*Exercise goal*
Word for word, restate the records that follow.

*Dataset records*
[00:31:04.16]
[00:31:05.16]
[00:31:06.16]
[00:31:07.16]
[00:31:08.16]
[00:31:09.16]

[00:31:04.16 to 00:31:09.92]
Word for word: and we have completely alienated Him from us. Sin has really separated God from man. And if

*Problem solution*
[00:31:04.16]
[00:31:05.16]
[00:31:06.16]
[00:31:07.16]
[00:31:08.16]
[00:31:09.16]

[00:31:04.16 to 00:31:09.92]
Word for word: and we have completely alienated Him from us. Sin has really separated God from man. And if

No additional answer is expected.